No matter how many anti-gay laws Russia uses to distract from the reality, Putin has overseen the entrenchment of nostalgia for the Soviet Union and the worst excesses of Tsarist empire as well.
A lot of Russia’s ideological problems stem form its development: the country always ended up adopting the worst of Europe (while America adopted the best and did away with the worst.) —whether it’s models of aristocratic tyranny, Marxism — they got their cues from the West indeed.
And the Russian Orthodox Church, while filled with much promise and treasures of the Spirit, has not reformed at crucial junctures in history and often ends up as a “handmaiden” of a brutal, corrupt State.
Maybe so. But I think that in the interests of Russia, Putin is the right man at the right time.
I see the infiltration and demoralizing of Western society as less a Soviet influence and more a triumph of Gramscian Marxism in the halls of many of our cultural centers. This Marxism doesn’t necessarily fit Soviet (Russian) categories, which reflect fundamentals very different from those of America. IOW, I don’t see Putinism as the main corrupting force within our shores.
https://www.thenewamerican.com/culture/history/item/15545-gramscis-grand-plan?tmpl=component&print=1
Wasn’t the core of Stalinism to kill or imprison anyone who dared speak against you, and then kill or imprison their friends, family, and associates, and then kill THEIR friends, family and associates... Is Putin doing anything like that?

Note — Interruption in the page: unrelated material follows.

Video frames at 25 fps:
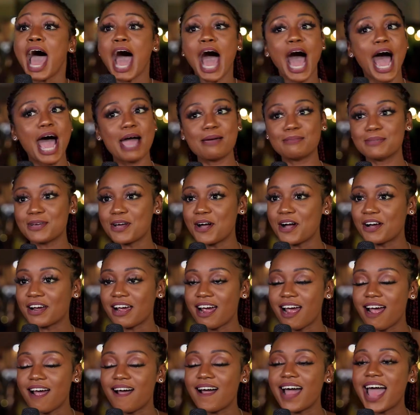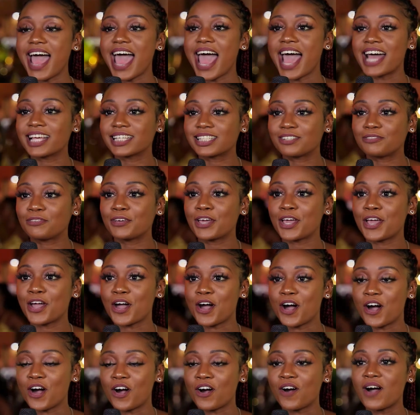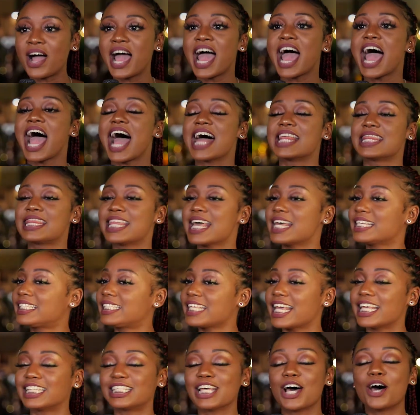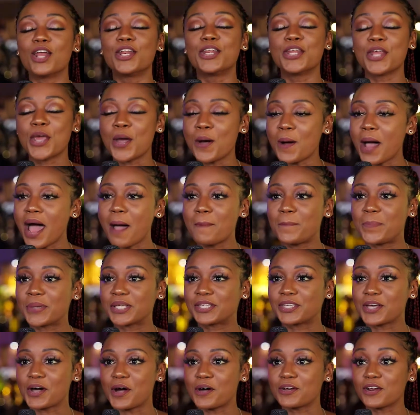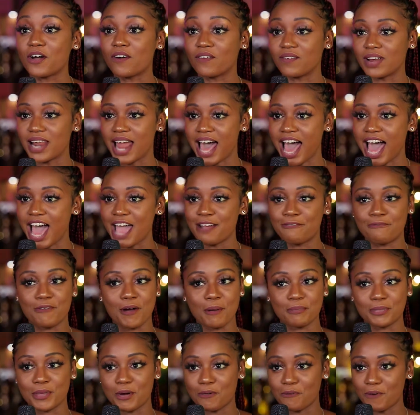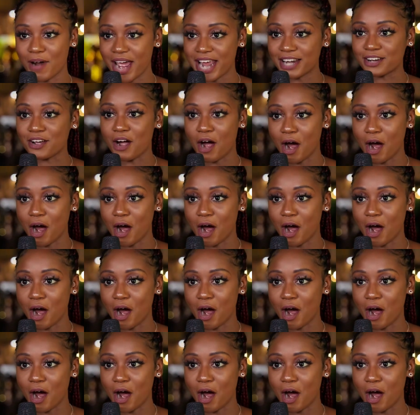I'm your girl SVO and this is a new episode of Live from the Red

Of course they are different. That was my point. The categories are the same, but the content of the categories is wildly different, hence two distinct civilizations.

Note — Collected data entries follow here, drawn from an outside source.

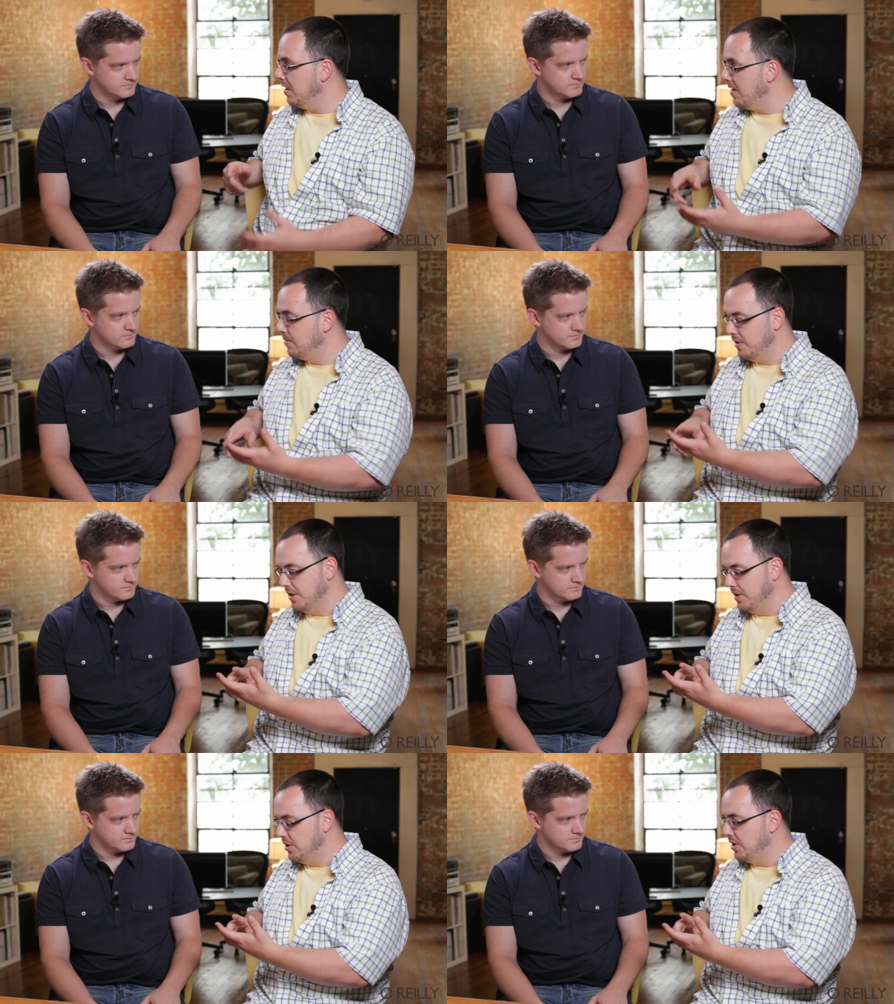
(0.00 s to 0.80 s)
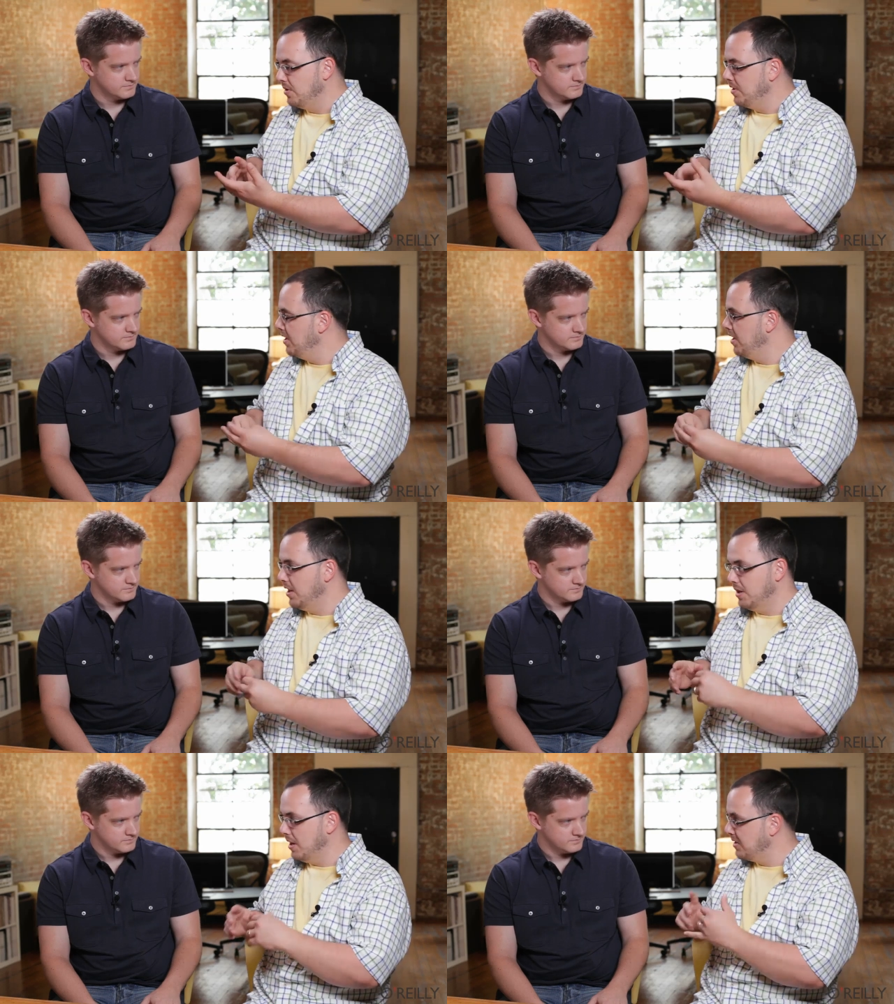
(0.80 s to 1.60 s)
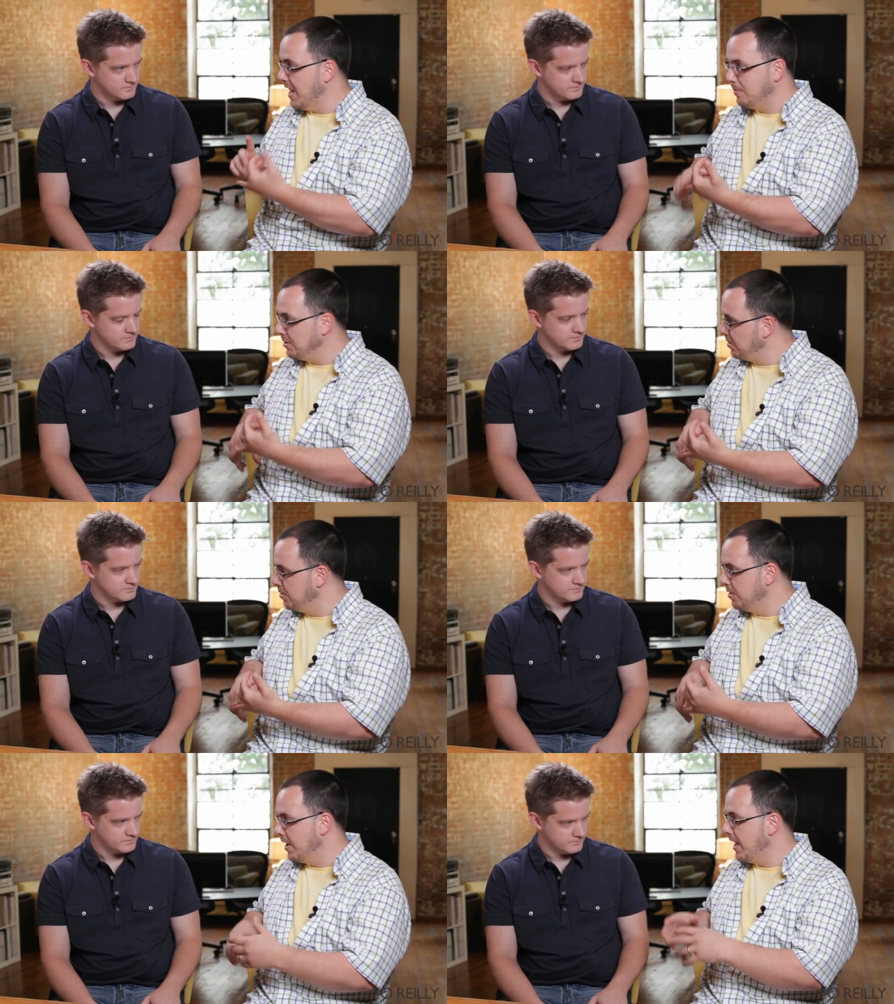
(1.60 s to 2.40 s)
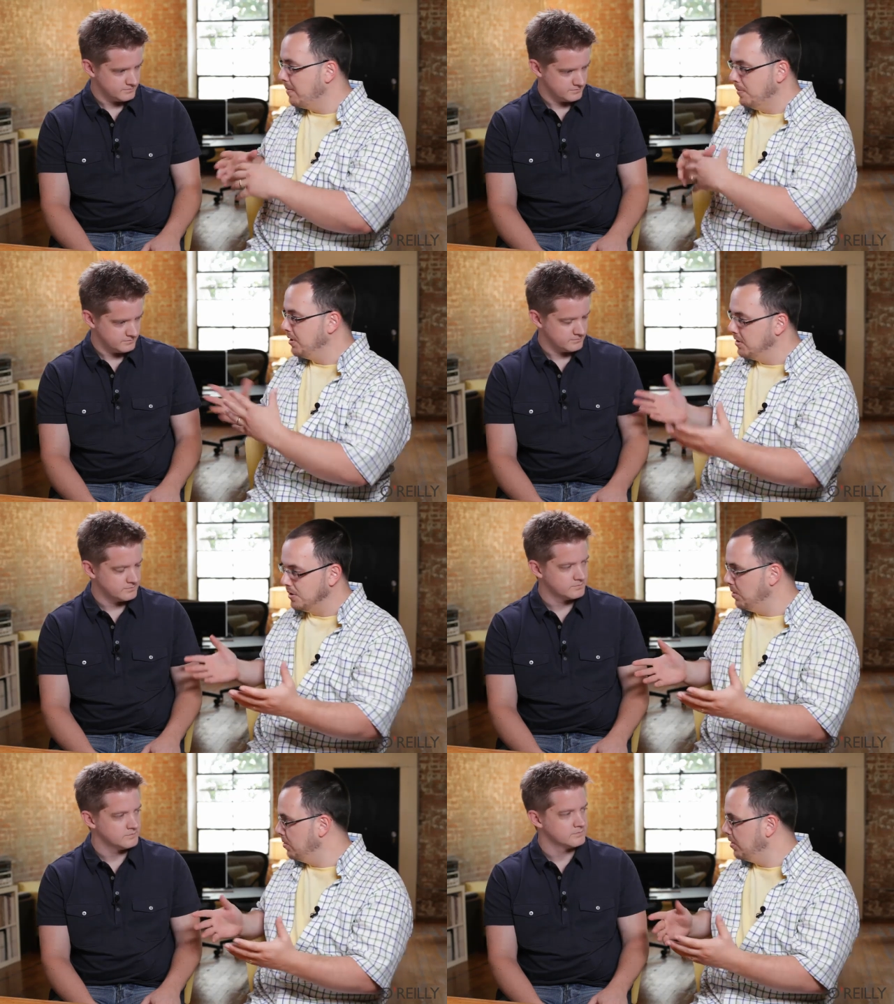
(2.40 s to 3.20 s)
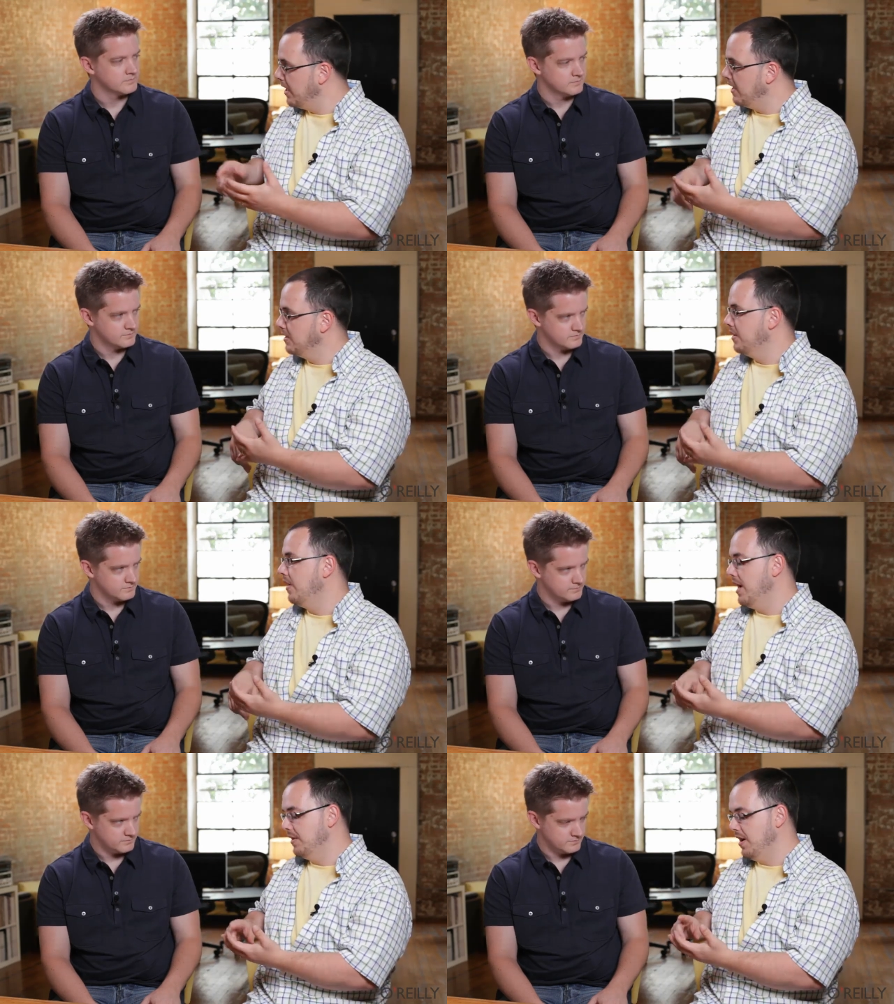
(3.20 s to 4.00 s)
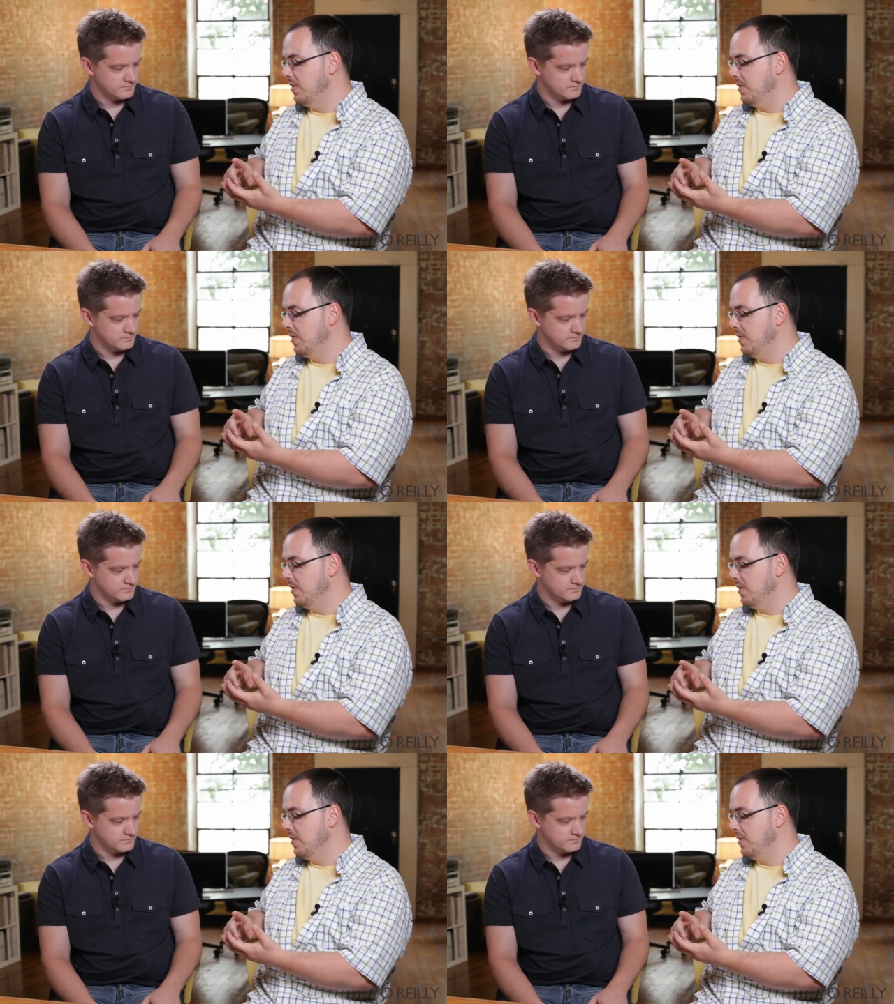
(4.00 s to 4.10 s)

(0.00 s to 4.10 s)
Speaker 1: leverage you know, the established Google account, millions of Google accounts that are out there.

Siberia gentrified. A lot of potential.
I can't speak to the nostalgia piece, having never visited Russia. With the standard of living so much improved over the old USSR days, I find it hard to believe that anyone would consider them better, but I suppose it's possible.
I would have to disagree with the "worst excesses" charge though. Show me where Putin has opened up the gulags, starved millions of peasants with unrealistic grain quotas, or shot hundreds of imaginary "enemies of the state" and I'll accept it. Otherwise, I would view that as mere hyperbole.
Is he autocratic? Yes. Is he wily and power-hungry? Yes. Is he Stalin or a Czar? No.
Putin hasn't -- not yet anyway.
So bad though he is, he's no Stalin.